- **WHAT YOU NEED TO DO**:
Copy the data below. Keep every line exactly as it is.

- **Stored data entries**:
━━━━━━
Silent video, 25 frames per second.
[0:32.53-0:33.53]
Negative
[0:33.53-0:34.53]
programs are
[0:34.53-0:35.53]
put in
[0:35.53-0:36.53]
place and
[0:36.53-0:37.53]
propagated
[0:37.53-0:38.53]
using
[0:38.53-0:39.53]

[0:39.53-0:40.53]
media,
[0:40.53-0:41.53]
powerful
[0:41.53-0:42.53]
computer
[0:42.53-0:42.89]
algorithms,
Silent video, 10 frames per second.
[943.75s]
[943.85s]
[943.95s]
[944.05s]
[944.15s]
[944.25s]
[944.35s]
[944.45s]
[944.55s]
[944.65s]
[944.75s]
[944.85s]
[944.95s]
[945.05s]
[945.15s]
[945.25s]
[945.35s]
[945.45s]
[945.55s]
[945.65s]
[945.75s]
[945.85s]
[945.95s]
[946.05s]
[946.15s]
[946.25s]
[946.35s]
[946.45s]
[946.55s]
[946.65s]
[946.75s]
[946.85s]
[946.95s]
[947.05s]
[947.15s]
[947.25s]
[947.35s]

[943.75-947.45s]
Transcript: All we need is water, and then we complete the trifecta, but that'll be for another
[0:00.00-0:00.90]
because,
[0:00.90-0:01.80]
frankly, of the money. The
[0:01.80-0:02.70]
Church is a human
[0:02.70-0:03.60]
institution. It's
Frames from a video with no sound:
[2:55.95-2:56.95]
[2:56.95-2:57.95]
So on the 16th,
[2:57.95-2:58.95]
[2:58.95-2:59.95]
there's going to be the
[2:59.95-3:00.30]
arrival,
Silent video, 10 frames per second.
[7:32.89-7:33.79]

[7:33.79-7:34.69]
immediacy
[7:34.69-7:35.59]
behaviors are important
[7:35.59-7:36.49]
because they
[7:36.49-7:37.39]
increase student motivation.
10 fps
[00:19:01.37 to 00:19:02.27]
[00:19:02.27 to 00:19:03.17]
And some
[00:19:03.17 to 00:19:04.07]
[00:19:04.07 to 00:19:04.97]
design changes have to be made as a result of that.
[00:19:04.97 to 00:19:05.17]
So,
━━━━━━
- **RESULT OF THIS EXERCISE**:
Silent video, 25 frames per second.
[0:32.53-0:33.53]
Negative
[0:33.53-0:34.53]
programs are
[0:34.53-0:35.53]
put in
[0:35.53-0:36.53]
place and
[0:36.53-0:37.53]
propagated
[0:37.53-0:38.53]
using
[0:38.53-0:39.53]

[0:39.53-0:40.53]
media,
[0:40.53-0:41.53]
powerful
[0:41.53-0:42.53]
computer
[0:42.53-0:42.89]
algorithms,
Silent video, 10 frames per second.
[943.75s]
[943.85s]
[943.95s]
[944.05s]
[944.15s]
[944.25s]
[944.35s]
[944.45s]
[944.55s]
[944.65s]
[944.75s]
[944.85s]
[944.95s]
[945.05s]
[945.15s]
[945.25s]
[945.35s]
[945.45s]
[945.55s]
[945.65s]
[945.75s]
[945.85s]
[945.95s]
[946.05s]
[946.15s]
[946.25s]
[946.35s]
[946.45s]
[946.55s]
[946.65s]
[946.75s]
[946.85s]
[946.95s]
[947.05s]
[947.15s]
[947.25s]
[947.35s]

[943.75-947.45s]
Transcript: All we need is water, and then we complete the trifecta, but that'll be for another
[0:00.00-0:00.90]
because,
[0:00.90-0:01.80]
frankly, of the money. The
[0:01.80-0:02.70]
Church is a human
[0:02.70-0:03.60]
institution. It's
Frames from a video with no sound:
[2:55.95-2:56.95]
[2:56.95-2:57.95]
So on the 16th,
[2:57.95-2:58.95]
[2:58.95-2:59.95]
there's going to be the
[2:59.95-3:00.30]
arrival,
Silent video, 10 frames per second.
[7:32.89-7:33.79]

[7:33.79-7:34.69]
immediacy
[7:34.69-7:35.59]
behaviors are important
[7:35.59-7:36.49]
because they
[7:36.49-7:37.39]
increase student motivation.
10 fps
[00:19:01.37 to 00:19:02.27]
[00:19:02.27 to 00:19:03.17]
And some
[00:19:03.17 to 00:19:04.07]
[00:19:04.07 to 00:19:04.97]
design changes have to be made as a result of that.
[00:19:04.97 to 00:19:05.17]
So,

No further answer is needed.